Pure ZrO 2 Ferroelectric Thin Film for Nonvolatile Memory and Neural Network Computing.

The recent discovery of ferroelectricity in pure ZrO 2 has drawn much attention, but the information storage and processing performances of ferroelectric ZrO 2 -based nonvolatile devices remain open for further exploration. Here, a ZrO 2 (∼8 nm)-based ferroelectric capacitor using RuO 2 oxide electrodes is fabricated, and the ferroelectric orthorhombic phase evolution under electric field cycling is studied. A ferroelectric remnant polarization (2 P r ) of >30 μC/cm 2 , leakage current density of ∼2.79 × 10 -8 A/cm 2 at 1 MV/cm, and estimated polarization retention of >10 years are achieved.
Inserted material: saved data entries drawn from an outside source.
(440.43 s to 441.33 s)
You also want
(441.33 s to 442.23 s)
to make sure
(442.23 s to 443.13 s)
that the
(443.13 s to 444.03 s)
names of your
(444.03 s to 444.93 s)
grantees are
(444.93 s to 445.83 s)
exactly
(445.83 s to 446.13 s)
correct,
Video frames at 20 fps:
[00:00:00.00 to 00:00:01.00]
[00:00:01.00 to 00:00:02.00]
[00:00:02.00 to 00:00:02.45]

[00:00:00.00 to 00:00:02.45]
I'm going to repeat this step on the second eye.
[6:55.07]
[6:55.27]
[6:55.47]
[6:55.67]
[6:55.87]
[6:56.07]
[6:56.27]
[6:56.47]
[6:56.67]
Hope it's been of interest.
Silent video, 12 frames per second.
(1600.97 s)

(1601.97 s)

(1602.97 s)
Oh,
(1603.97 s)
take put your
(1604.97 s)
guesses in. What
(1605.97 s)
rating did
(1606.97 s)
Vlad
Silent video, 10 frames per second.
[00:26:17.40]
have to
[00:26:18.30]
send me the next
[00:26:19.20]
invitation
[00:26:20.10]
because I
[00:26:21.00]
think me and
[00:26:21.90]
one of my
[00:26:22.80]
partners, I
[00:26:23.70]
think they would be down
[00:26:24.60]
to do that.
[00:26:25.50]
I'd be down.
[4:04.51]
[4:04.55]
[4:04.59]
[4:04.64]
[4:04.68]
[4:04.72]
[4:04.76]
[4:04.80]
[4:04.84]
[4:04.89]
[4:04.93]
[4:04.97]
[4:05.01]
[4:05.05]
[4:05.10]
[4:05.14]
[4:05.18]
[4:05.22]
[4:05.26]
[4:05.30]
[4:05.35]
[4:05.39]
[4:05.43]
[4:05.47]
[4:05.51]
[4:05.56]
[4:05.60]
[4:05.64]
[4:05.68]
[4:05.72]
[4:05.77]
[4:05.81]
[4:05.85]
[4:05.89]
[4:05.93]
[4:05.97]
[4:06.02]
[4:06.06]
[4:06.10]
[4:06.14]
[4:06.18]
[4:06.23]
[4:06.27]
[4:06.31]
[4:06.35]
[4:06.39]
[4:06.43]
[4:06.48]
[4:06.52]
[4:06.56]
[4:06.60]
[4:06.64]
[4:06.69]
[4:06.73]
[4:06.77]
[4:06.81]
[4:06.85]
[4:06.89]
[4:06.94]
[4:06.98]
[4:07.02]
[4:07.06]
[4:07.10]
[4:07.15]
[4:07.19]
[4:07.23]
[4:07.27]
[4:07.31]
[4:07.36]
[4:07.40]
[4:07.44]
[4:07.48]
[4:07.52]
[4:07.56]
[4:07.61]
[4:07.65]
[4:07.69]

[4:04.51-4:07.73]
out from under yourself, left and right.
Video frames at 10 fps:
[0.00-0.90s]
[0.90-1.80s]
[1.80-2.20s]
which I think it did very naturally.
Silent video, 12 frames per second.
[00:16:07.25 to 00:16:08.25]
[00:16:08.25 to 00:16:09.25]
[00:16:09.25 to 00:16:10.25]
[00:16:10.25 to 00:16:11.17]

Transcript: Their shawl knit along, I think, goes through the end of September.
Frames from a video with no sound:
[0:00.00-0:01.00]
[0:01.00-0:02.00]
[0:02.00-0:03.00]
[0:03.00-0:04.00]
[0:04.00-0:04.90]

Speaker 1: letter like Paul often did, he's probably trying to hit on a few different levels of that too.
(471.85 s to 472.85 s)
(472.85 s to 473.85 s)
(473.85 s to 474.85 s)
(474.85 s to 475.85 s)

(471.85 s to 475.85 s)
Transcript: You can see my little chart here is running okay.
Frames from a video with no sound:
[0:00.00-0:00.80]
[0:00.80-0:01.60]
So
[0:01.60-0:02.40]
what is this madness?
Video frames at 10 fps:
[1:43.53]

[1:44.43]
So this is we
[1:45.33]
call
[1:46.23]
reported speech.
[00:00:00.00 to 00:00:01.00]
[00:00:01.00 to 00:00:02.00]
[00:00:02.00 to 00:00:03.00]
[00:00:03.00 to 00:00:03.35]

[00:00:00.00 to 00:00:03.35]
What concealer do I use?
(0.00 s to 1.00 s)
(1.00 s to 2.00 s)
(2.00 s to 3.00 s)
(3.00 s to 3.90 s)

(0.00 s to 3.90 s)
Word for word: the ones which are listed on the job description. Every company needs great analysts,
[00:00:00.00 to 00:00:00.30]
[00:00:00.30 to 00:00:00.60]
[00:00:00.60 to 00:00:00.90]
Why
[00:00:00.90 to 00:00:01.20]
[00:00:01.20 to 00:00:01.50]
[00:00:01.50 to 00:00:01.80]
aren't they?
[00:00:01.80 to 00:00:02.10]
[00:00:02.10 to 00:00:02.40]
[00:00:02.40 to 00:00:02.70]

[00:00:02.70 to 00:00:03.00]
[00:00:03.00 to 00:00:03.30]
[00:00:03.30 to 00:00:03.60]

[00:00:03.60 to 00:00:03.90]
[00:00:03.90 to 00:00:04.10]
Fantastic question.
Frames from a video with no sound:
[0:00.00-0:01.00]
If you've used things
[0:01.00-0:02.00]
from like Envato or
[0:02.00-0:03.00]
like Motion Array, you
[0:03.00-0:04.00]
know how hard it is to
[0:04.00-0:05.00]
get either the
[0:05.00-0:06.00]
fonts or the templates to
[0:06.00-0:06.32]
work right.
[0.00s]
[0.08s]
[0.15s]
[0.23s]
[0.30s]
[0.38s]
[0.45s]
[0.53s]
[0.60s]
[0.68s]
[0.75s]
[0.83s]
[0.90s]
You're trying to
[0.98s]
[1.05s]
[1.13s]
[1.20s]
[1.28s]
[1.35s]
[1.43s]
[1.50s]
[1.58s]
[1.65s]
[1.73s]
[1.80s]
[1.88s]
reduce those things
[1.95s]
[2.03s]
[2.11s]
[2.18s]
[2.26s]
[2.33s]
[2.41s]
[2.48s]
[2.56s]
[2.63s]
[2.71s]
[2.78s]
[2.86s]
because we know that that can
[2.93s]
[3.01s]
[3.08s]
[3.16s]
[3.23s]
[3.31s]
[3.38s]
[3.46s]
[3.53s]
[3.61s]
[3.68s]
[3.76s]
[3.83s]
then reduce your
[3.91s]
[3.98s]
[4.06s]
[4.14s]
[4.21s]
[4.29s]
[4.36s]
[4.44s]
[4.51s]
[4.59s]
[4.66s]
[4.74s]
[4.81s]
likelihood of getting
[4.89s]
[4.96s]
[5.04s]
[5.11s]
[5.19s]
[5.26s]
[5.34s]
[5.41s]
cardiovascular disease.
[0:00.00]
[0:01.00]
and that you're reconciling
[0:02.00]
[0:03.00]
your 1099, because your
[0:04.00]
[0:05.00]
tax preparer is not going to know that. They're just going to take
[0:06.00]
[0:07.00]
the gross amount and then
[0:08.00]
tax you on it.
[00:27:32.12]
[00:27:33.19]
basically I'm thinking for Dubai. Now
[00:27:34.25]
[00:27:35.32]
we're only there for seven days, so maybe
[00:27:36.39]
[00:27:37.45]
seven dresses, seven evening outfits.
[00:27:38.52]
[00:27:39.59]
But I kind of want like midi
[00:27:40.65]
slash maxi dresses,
When the ferroelectric capacitor is connected with a transistor, a memory window of ∼0.8 V and eight distinct states can be obtained in such a ferroelectric field-effect transistor (FeFET). Through the conductance manipulation of the FeFET, a high object image recognition accuracy of ∼93.32% is achieved on the basis of the CIFAR-10 dataset in the convolutional neural network (CNN) simulation, which is close to the result of ∼94.20% obtained by floating-point-based CNN software. These results demonstrate the potential of ferroelectric ZrO 2 devices for nonvolatile memory and artificial neural network computing.